Australia is not an equal society. Indigenous Australians can expect to live about 11 years less than non-indigenous Australians. Wealth gaps are growing — and the rich are getting richer faster. Sudanese refugees seem to be the latest target for the sort of hate experienced by previous waves of immigrants.
Yet somehow, despite these ugly divisions, there really is a sort of cultural egalitarianism in Australia that manages to include everyone. It is the best thing going in the land of Oz and the reason I will always be Australian.
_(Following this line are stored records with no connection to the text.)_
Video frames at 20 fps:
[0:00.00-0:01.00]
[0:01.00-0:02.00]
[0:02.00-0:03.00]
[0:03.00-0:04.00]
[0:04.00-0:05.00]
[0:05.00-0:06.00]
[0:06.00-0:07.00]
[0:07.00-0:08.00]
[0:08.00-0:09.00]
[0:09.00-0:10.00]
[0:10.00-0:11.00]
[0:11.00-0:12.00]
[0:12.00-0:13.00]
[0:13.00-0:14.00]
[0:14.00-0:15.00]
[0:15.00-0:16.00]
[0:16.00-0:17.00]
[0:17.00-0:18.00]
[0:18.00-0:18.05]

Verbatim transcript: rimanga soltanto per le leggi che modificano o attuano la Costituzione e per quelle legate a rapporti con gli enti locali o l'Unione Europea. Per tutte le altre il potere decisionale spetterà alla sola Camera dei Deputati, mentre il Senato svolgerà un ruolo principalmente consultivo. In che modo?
There’s nothing like it in the UK. Sure the idea Australia has a classless society is a myth — the egalitarian myth— but it is part of our shared identity.
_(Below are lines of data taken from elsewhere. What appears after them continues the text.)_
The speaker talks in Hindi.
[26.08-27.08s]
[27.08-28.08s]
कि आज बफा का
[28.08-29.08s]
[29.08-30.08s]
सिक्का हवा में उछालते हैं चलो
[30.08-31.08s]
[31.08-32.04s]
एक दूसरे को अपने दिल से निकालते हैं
It is probably why Australia, in fifth place among the world’s richest nations for the widest income inequality between the richest and poorest 20%, had better social outcomes than the UK in fourth according to The Spirit Level. Despite a large and growing income gap, authors Richard Wilkinson and Kate Pickett found Australia did comparatively OK on UNESCO’s child wellbeing index and good on maths and literacy scores.
But there is an, apparently inadvertent, attempt to codify class in Australia, which would be bloody unAustralian, mate.
The draft anti-discrimination bill currently before the federal senate has a lot of good things in it, even if it does largely exempt religious bodies from having to follow the law. However, it includes “social origin” as a grounds for discrimination.
I share NSW Community Relations Commission chairman Stepan Kerkyasharian’s concern about this. He told The Australian recently: “It’s going to codify a class structure which is totally against the whole concept of our egalitarian society. To make a complaint that I’ve been discriminated against on the grounds of my social origin… I have to identify myself as belonging to a particular social class. That is a very dangerous precedent.”
Indeed. Besides, how are most Australians to do that? We are all boat people, to steal from Bob Hawke, and most of us are mongrels of various races, old world nationalities and, dare I say it, classes.
Australia Day 2013 was my first with a new immigration status in this humorous, currently freezing, rather polite, but thoroughly class-riddled society.
It was not UK Day, if such a thing existed. It was not about patron saints slaying dragons or holding off Normans or driving out snakes. But like St George’s Day in England, St David’s Day in Wales and St Patrick’s Day in Ireland, Australia/Invasion/Survival Day is about national myths, legends and identity.
As far as I’m concerned, people can keep their flag-waving and “Australia is the best country in the world” chest-thumping to themselves. Or not. They can sit, or lie down, or dance while the national anthem plays, be it Advance Australia Fair or Waltzing Matilda or I am Australian. Change the date of Australia Day to something less divisive, if that’s what people want. Why not 2 January? New Year’s Day occupies the anniversary of the date modern Australia came into being in 1901, but we could give everyone the next day off too. Better yet, if folks could agree to it not being held in summer, go for 27 May— the day in 1967 when 90.77% of enfranchised Australians agreed to extend the vote to Aborigines and Torres Strait Islanders — or, best of all, 10 August when it became law and Australia finally had full universal suffrage, a real fair go for all.
But do not mess with egalitarianism. Myths are not reality. They’re about ideals. And as far as they go, that Jack is as good as his master is not a bad one. It’s something everyone, regardless of “social origin”, can share. And it is far more likely to help Australia get over, or at least lessen the impact of, its social and economic divides than the idea that a man slaying a fire-breathing beast will ever help England, where classism is most pronounced in the UK, get over its.